Which of the lines below hold the word "Video"? Pull each of them out.

================================

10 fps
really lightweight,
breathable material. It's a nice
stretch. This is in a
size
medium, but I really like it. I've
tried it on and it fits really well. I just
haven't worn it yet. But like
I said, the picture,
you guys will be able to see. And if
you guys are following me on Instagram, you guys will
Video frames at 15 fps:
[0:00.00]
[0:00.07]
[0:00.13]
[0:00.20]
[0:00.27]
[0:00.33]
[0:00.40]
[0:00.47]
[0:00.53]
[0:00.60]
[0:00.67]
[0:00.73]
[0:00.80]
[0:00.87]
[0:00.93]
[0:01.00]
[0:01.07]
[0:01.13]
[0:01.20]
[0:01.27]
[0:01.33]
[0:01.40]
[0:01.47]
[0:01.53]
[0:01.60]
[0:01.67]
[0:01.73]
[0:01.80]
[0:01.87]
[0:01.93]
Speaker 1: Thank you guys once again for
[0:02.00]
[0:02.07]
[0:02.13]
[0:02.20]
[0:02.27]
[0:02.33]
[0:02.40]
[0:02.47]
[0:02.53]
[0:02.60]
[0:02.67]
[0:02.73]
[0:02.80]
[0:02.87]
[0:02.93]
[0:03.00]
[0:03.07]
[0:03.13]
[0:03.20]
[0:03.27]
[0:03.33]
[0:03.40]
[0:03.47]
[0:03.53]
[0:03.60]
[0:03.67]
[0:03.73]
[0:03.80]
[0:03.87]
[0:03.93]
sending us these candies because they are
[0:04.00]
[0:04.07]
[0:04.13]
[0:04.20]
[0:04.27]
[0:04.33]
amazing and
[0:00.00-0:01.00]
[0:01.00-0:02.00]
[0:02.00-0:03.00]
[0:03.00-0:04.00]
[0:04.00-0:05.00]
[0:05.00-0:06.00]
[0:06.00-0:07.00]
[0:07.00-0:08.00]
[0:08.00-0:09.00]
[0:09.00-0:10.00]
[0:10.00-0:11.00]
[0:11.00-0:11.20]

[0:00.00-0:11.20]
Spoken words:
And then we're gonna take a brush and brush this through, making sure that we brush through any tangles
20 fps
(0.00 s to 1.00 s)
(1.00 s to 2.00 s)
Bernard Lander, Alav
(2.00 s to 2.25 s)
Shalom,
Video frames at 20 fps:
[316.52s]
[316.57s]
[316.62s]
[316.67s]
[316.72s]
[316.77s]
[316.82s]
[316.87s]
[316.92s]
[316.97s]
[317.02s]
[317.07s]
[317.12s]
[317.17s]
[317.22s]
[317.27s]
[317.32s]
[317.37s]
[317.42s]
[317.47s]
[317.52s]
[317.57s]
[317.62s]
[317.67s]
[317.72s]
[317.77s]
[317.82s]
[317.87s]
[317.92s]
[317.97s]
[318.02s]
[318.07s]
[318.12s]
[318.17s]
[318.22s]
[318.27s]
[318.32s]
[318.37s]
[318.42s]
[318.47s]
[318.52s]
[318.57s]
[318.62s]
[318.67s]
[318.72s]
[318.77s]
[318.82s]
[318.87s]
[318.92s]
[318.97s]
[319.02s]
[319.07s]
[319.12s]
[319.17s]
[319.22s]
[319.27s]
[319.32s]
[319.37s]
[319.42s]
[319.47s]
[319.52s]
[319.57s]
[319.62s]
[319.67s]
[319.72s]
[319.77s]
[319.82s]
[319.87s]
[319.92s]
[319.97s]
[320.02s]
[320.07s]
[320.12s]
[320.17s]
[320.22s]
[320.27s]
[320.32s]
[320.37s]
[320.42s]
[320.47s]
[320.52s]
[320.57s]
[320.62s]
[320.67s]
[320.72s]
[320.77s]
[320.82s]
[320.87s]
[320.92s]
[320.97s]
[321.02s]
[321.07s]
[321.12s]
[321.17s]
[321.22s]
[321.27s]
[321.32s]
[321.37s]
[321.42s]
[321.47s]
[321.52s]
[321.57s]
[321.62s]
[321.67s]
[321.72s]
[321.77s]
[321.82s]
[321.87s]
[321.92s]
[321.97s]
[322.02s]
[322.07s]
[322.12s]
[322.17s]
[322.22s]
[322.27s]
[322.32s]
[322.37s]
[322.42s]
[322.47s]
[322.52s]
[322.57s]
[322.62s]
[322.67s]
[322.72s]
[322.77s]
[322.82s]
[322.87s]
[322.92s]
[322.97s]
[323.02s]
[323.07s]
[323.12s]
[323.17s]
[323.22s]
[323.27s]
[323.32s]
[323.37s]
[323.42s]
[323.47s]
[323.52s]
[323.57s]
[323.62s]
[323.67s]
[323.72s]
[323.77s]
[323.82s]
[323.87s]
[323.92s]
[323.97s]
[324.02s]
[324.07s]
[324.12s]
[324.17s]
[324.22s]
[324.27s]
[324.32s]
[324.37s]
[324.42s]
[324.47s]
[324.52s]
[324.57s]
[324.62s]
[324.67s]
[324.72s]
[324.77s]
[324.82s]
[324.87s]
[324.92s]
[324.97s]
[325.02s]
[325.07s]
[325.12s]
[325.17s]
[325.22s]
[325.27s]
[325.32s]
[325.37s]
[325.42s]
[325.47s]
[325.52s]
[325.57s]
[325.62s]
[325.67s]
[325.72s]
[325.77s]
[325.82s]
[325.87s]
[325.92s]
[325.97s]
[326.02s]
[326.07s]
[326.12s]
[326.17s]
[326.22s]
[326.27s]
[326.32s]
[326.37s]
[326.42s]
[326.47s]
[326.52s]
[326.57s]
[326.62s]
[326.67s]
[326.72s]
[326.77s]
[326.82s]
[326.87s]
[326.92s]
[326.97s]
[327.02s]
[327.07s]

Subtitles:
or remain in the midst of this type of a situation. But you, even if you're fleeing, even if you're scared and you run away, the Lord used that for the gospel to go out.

================================

Answer to this exercise:
Video frames at 15 fps:
Video frames at 20 fps:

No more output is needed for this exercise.